Penn State-Michigan State preview: Will the Nittany Lions exploit the Spartans’ leaky secondary?
The game features two head coaches who just agreed to new, 10-year megabucks contracts. The Nittany Lions likely will take advantage of a Spartans secondary that ranks last in FBS.
Talk about a coincidence.
Penn State’s James Franklin and Michigan State’s Mel Tucker enter Saturday’s game at Spartan Stadium after agreeing to terms this same week on 10-year contracts to continue into the next decade as the head coach of their respective programs.
Tucker’s deal is worth $95 million, with his yearly average trailing only Alabama head coach Nick Saban, one of his mentors. Franklin’s is worth $75 million — $85 million if you include an annual $1 million loan for life insurance — and that’s not too shabby a number, either.
Both contracts were negotiated with the assistance of agent Jimmy Sexton, whom Franklin hired last summer. So instead of the Nittany Lions and Spartans playing for the Land Grant Trophy, maybe they could call it the Sexton Bowl.
For weeks, Franklin had been mentioned in published reports as a prominent candidate for the head coaching jobs at Southern California and Louisiana State. At times he appeared distracted, a theory enhanced by a 1-4 record over a five-game stretch, including a dismal nine-overtime loss last month at home to Illinois.

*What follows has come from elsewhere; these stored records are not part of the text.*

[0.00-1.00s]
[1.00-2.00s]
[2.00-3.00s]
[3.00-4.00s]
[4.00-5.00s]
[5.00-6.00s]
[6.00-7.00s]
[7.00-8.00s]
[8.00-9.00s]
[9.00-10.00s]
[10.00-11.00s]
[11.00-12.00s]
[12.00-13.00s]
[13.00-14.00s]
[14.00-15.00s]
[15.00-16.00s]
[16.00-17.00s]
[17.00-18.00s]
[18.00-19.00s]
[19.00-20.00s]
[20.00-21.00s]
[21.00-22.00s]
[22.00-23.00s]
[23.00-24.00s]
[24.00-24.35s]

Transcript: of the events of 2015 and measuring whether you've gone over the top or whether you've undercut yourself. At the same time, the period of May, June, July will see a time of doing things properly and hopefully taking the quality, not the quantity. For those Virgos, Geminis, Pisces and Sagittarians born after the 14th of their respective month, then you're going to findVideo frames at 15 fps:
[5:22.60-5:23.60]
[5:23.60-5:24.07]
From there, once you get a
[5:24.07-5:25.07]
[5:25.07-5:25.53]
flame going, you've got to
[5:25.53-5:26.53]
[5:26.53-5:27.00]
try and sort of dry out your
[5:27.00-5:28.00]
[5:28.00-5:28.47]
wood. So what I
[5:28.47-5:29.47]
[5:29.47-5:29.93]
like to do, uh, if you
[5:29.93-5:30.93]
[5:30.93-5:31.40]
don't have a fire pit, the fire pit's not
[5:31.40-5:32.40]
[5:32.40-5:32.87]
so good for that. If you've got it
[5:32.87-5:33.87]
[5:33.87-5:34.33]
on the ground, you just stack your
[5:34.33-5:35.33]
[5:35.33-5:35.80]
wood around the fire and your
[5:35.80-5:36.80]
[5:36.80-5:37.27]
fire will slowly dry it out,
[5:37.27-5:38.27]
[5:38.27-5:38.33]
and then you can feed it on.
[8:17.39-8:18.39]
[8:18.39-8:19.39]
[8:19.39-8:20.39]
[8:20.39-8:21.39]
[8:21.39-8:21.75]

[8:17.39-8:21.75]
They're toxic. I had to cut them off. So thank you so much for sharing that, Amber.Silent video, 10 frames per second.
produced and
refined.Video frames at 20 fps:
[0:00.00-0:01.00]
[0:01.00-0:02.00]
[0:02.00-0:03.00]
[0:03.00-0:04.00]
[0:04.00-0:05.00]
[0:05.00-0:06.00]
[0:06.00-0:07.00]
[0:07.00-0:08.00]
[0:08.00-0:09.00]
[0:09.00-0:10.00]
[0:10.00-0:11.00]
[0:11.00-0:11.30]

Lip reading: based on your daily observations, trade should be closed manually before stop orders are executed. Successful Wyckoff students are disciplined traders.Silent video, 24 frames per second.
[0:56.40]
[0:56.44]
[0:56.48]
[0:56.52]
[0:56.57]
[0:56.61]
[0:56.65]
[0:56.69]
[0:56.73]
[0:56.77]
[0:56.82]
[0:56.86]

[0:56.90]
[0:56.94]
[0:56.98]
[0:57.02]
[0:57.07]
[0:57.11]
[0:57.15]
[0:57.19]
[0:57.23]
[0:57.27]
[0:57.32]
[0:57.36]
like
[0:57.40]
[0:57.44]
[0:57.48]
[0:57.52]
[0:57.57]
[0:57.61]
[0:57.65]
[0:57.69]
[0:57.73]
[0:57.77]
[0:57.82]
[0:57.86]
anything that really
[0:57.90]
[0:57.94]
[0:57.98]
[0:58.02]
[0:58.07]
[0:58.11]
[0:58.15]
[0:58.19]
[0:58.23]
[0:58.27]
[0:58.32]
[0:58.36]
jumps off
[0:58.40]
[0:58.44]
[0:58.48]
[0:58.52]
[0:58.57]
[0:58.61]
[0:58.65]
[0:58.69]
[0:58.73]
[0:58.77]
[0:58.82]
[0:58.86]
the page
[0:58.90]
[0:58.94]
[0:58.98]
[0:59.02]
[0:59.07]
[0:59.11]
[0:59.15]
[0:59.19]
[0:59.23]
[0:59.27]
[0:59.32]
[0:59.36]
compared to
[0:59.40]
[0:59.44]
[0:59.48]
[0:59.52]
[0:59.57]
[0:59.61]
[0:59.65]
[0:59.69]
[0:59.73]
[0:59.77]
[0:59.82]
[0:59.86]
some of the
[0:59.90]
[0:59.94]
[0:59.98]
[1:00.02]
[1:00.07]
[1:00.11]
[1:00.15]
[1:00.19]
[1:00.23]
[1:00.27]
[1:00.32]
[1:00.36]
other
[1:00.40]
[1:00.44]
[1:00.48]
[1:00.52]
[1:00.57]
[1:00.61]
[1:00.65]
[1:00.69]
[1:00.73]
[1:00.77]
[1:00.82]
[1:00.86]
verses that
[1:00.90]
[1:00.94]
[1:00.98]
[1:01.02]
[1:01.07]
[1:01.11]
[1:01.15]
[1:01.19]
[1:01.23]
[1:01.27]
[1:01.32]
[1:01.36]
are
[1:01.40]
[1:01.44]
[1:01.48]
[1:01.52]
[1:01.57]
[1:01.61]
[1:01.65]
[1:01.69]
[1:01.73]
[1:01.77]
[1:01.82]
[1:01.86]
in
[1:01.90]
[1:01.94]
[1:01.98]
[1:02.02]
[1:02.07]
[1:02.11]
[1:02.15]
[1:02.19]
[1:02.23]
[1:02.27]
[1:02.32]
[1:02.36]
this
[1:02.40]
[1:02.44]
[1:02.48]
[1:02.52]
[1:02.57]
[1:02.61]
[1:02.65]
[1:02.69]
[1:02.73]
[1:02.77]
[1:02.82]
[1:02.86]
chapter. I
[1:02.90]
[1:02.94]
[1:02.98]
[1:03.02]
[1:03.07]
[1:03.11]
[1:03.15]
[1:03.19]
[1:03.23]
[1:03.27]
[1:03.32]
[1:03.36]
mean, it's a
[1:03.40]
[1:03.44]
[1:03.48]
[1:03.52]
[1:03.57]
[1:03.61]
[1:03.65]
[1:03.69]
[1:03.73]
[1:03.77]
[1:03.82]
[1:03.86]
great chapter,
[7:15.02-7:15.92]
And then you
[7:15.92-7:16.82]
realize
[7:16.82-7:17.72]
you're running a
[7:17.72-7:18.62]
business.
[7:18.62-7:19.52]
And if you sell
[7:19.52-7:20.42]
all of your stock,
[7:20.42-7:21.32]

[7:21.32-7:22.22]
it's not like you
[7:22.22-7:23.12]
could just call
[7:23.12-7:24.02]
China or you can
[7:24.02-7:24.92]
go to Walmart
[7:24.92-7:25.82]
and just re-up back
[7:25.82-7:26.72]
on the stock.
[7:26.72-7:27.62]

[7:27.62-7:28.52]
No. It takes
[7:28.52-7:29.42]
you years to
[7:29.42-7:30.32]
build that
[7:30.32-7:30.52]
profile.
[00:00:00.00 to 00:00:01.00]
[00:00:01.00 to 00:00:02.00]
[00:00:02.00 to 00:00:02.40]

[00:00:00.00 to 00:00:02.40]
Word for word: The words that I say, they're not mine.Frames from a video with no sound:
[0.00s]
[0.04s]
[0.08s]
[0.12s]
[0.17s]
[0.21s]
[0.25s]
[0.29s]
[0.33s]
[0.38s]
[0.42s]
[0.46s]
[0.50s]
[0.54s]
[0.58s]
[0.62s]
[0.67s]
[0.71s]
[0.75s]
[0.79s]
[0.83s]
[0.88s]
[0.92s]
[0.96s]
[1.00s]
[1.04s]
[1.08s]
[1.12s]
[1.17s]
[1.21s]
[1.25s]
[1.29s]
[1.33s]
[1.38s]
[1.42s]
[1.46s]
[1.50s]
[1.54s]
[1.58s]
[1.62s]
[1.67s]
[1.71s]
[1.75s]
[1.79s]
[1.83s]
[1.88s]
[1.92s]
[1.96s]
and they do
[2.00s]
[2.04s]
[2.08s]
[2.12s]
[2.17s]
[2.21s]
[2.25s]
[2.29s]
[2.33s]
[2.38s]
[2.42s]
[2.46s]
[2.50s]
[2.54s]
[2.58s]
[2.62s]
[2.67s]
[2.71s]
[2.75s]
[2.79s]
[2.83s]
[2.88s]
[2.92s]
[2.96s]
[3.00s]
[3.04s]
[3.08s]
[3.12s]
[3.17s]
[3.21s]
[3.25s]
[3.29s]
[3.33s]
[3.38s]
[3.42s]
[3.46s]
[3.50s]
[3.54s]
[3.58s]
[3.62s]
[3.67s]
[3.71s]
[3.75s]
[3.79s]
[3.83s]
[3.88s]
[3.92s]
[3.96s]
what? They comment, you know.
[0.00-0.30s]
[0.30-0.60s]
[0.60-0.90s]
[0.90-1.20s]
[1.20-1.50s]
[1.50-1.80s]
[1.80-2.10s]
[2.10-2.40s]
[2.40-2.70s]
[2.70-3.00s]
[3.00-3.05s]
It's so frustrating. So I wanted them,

As it turned out, according to Franklin, he and the university administration began conversations nine weeks ago about making a long-term investment in the football program, and determining what resources would be needed to be competitive at a high level.
At his weekly media availability Wednesday, Franklin, who will be coaching Saturday in his 100th game at Penn State, said he told his players and his recruits about the contract agreement “about a week ago,” andkept his Leadership Council, made up of players from each class, informed along the way.
“It’s kind of been a moving target for a long time,” he said. “I wanted to make sure they heard it first. As you guys know, I’ve been talking to the Leadership Council the whole time.”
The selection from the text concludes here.